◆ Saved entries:
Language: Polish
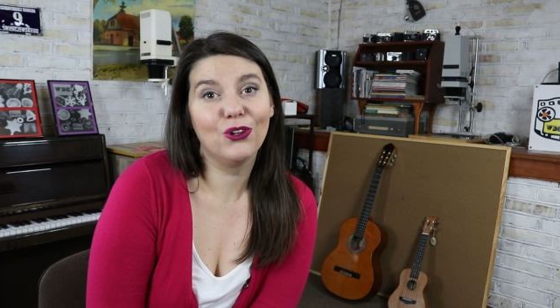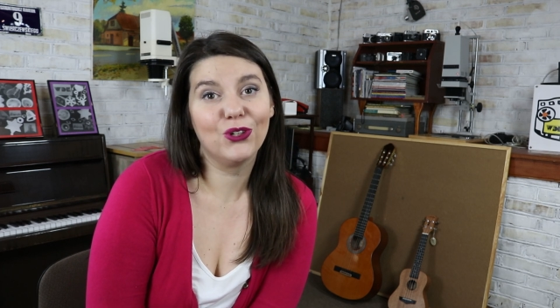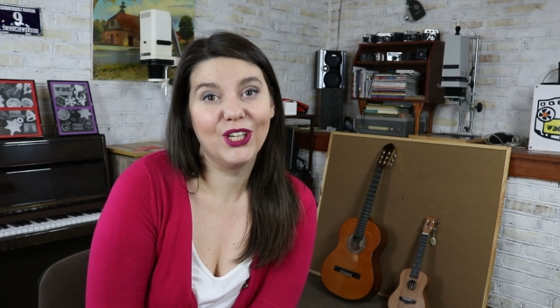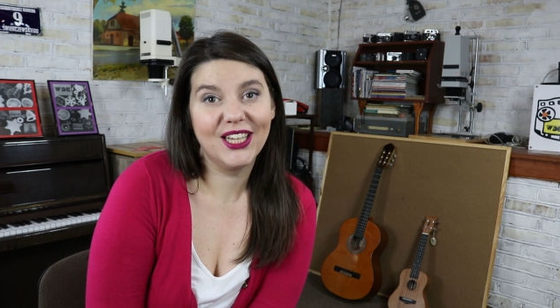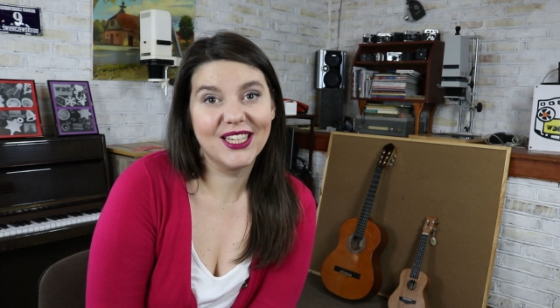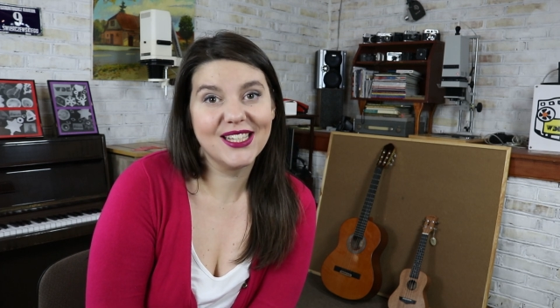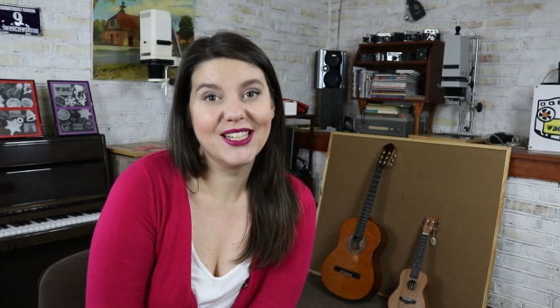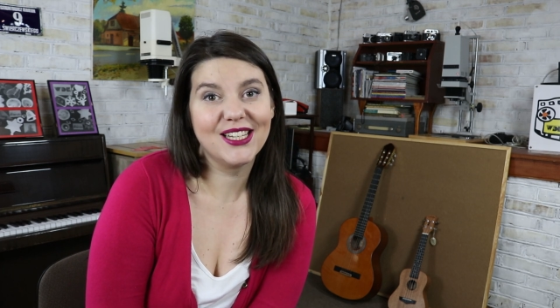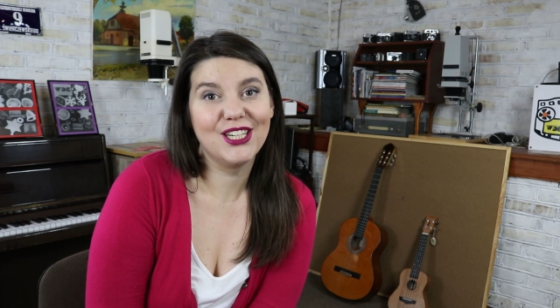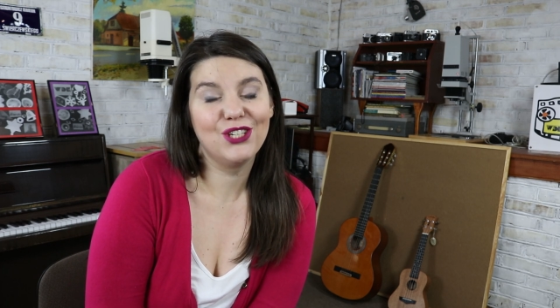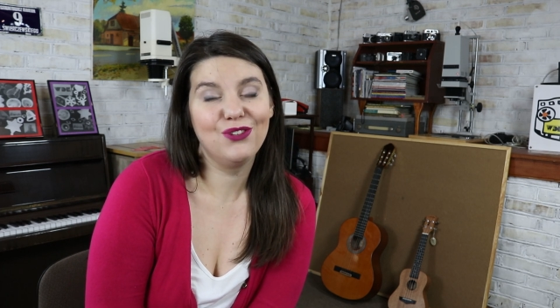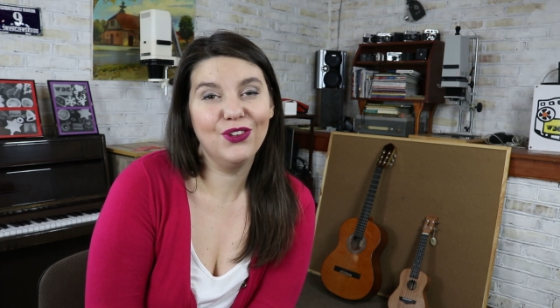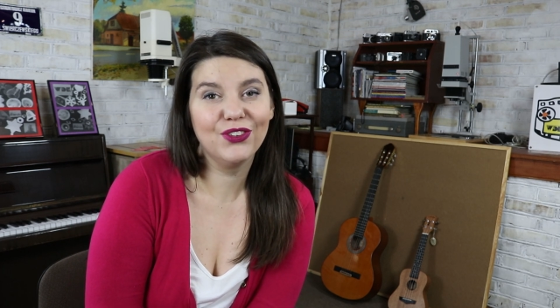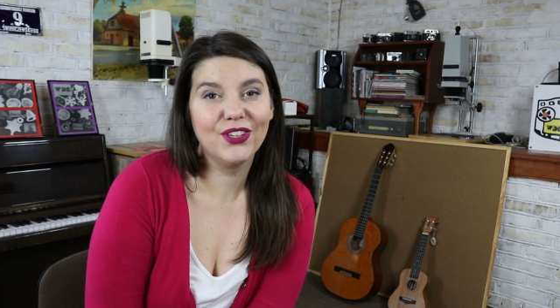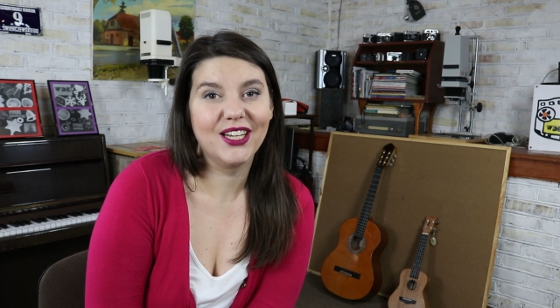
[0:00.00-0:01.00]
Orkiestry
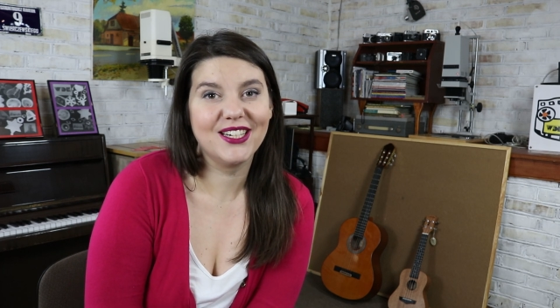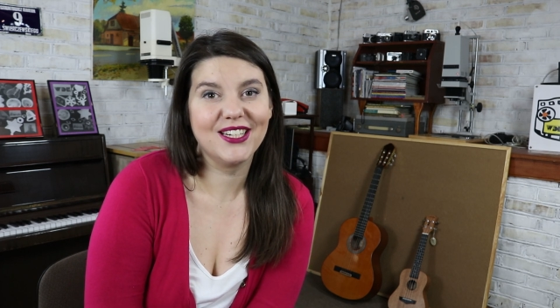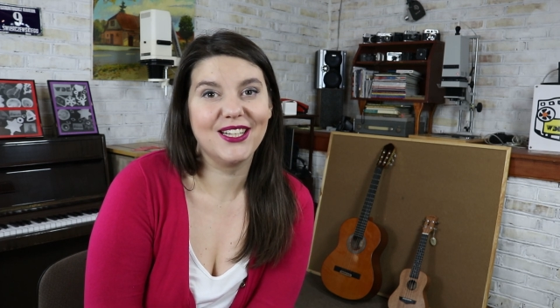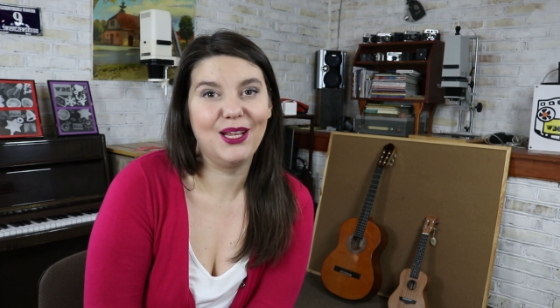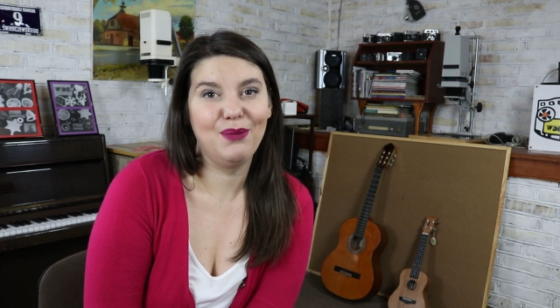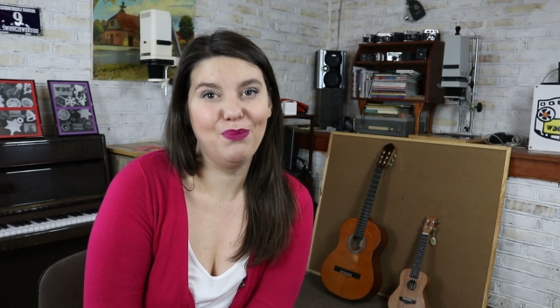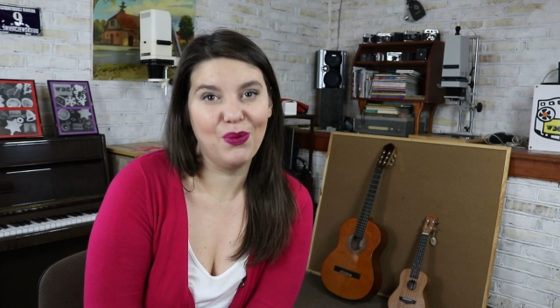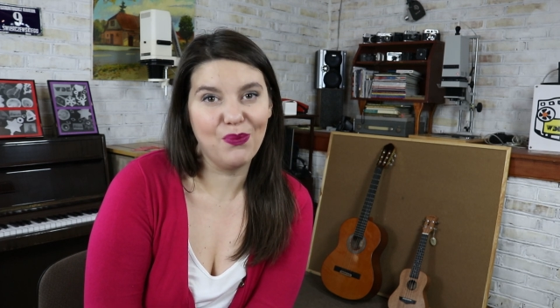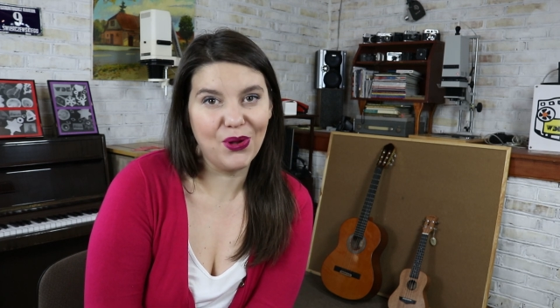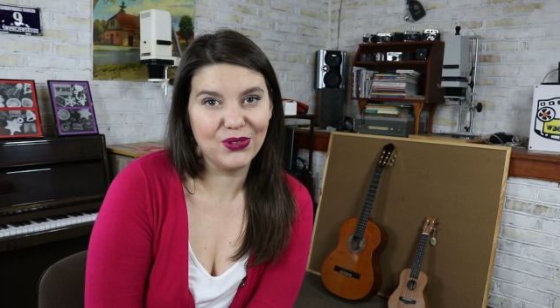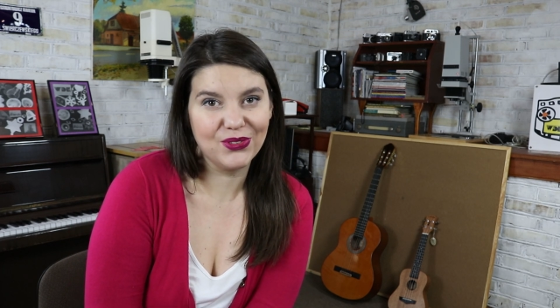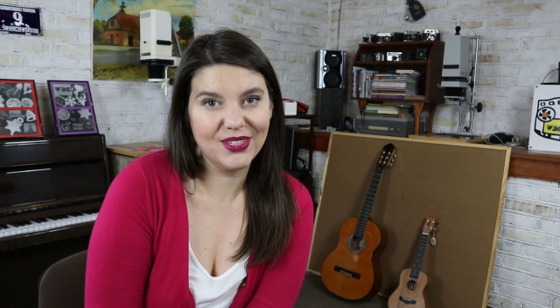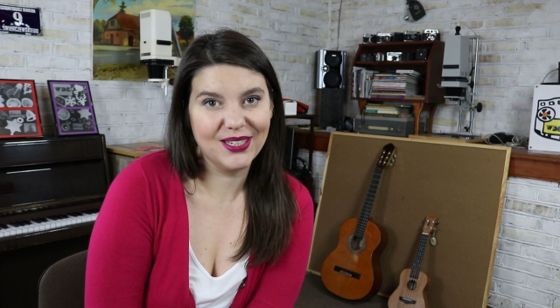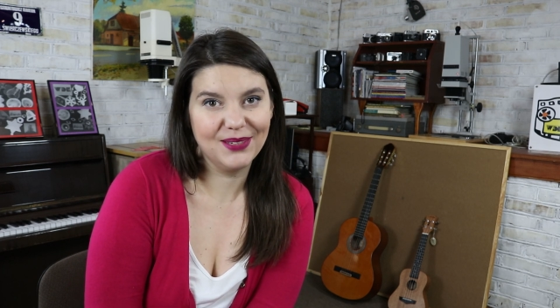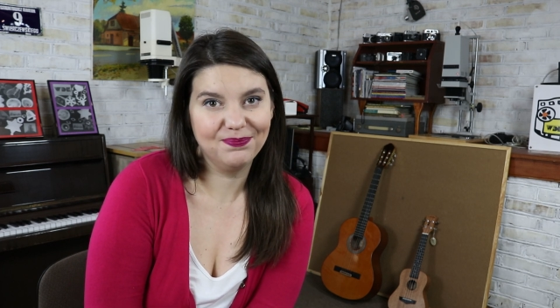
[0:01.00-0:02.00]
Świątecznej
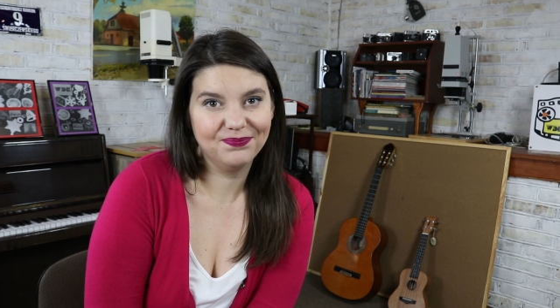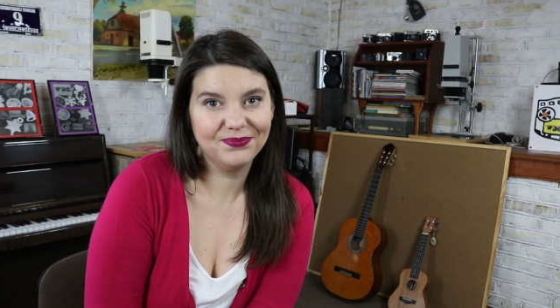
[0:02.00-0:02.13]
Pomocy.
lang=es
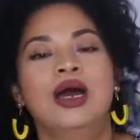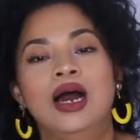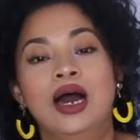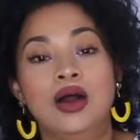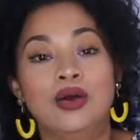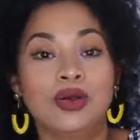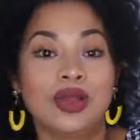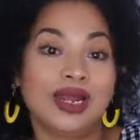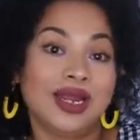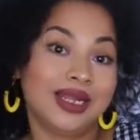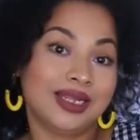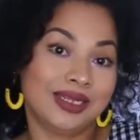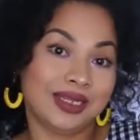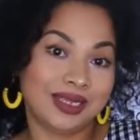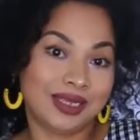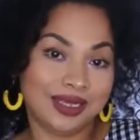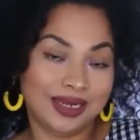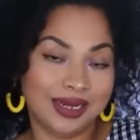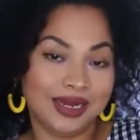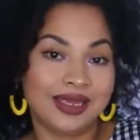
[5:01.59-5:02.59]
aunque le,
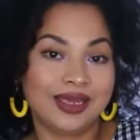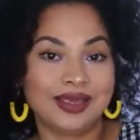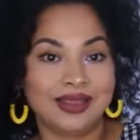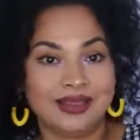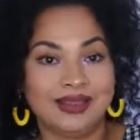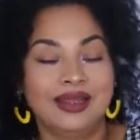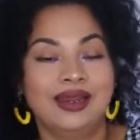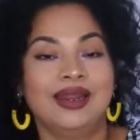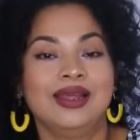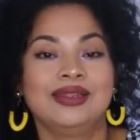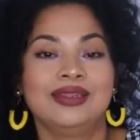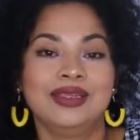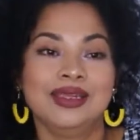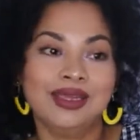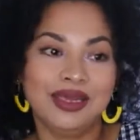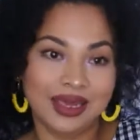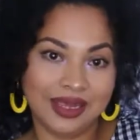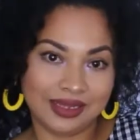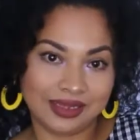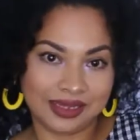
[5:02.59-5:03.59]
le quité la
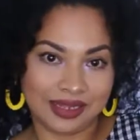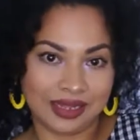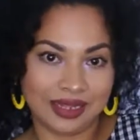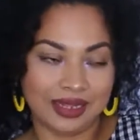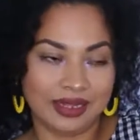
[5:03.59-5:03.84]
etiqueta,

◆ REQUIRED ACTION: Without the pictures, please output every record exactly.

◆ WRITTEN ANSWER:
Language: Polish
[0:00.00-0:01.00]
Orkiestry
[0:01.00-0:02.00]
Świątecznej
[0:02.00-0:02.13]
Pomocy.
lang=es
[5:01.59-5:02.59]
aunque le,
[5:02.59-5:03.59]
le quité la
[5:03.59-5:03.84]
etiqueta,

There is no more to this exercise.